Tutta l’informazione che passa attraverso i linguaggi è cultura. Dicendo una ovvietà, si può dire che la differenza passa da culture basse e culture alte. Ma la televisione non è accademia, dal mio punto di vista non deve avere un aspetto formativo o educativo, ma deve avere il suo ruolo specifico. A occuparsi di educazione è giusto che restino a farlo le scuole.

E come deve essere allora la televisione, secondo lei?

La televisione deve essere corretta nei suoi linguaggi, deve essere autorevole e deve essere verificabile. Si potrebbe dire che debba intrattenere così come può intrattenere un buon libro, ma non è una espressione corretta.  Il libro  infatti deve fare qualcosa di più dell’intrattenimento. La televisione invece deve intrattenere e deve fare il meglio dell’intrattenimento. Deve insomma fare ciò per  la quale è chiamata a fare il proprio mestiere.

In questo senso il vostro progetto non vuole essere una sorta di imposizione, del tipo: adesso vi facciamo vedere noi cosa è la cultura.

Diciamo di sì, anche se quello che ho detto a proposito dell’intrattenimento non esime la televisione dall’utilizzare le culture alte, ma deve essere capace di farlo contaminando cioè alto e basso e permettendo a persone che non hanno voglia o strumenti di poter accedere a linguaggi alti.. Sentire Davide Rondoni che recita Baudelaire o Ungaretti è già cultura alta.  Mettiamo questi poeti a disposizione di tutti senza però metterli in condizione di superiorità. Non veniamo a dire che noi siamo il vate, ma ti metto nella condizione di poter accedere a un linguaggio importante che in quello specifico momento diventa anche divulgativo.

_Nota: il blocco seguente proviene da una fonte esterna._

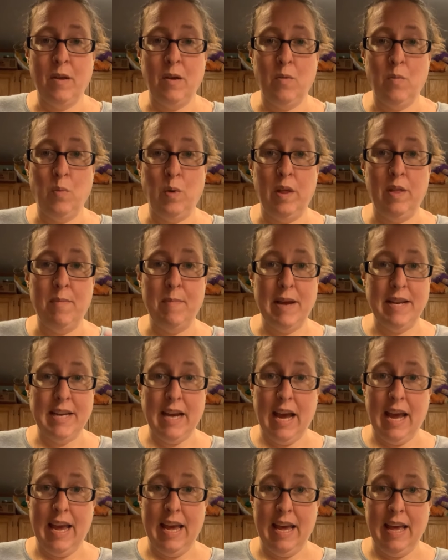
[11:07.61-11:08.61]

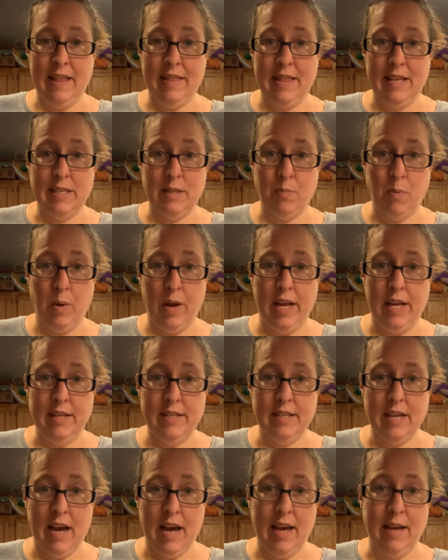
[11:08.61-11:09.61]
diet at this point in
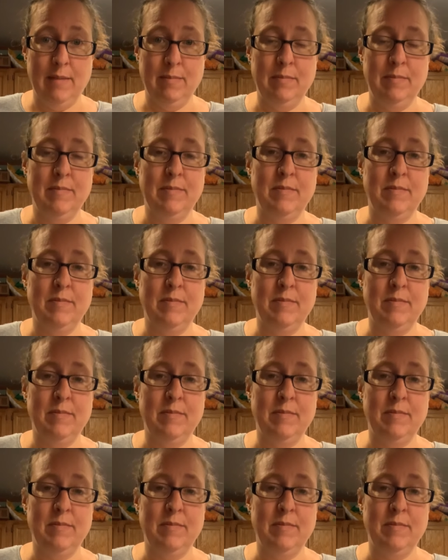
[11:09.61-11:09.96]
time.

Lei è attiva anche come scrittrice di romanzi. Oggi i giovani hanno a disposizione tantissime opportunità oltre alla televisione, pensiamo a Internet. Davanti a tutte queste proposte, che ruolo rimane alla famiglia per dialogare con i figli?

La famiglia ha un ruolo essenziale sempre, dal momento dello svago alla formazione la famiglia è prioritaria su tutto: Sappiamo che la scuola è importantissima come momento di condivisione e di crescita ma la scuola arriva sempre dopo la famiglia. Ricordiamoci che i nostri figli fino ai 3 o i 5 anni vivono solo l’ambiente familiare e quello che i genitori riescono a fare su un bambino viene prima di ogni altra cosa. La famiglia cioè deve essere comunque capace di interpretare il mondo anche per i ragazzi che sia con la scuola o la tv.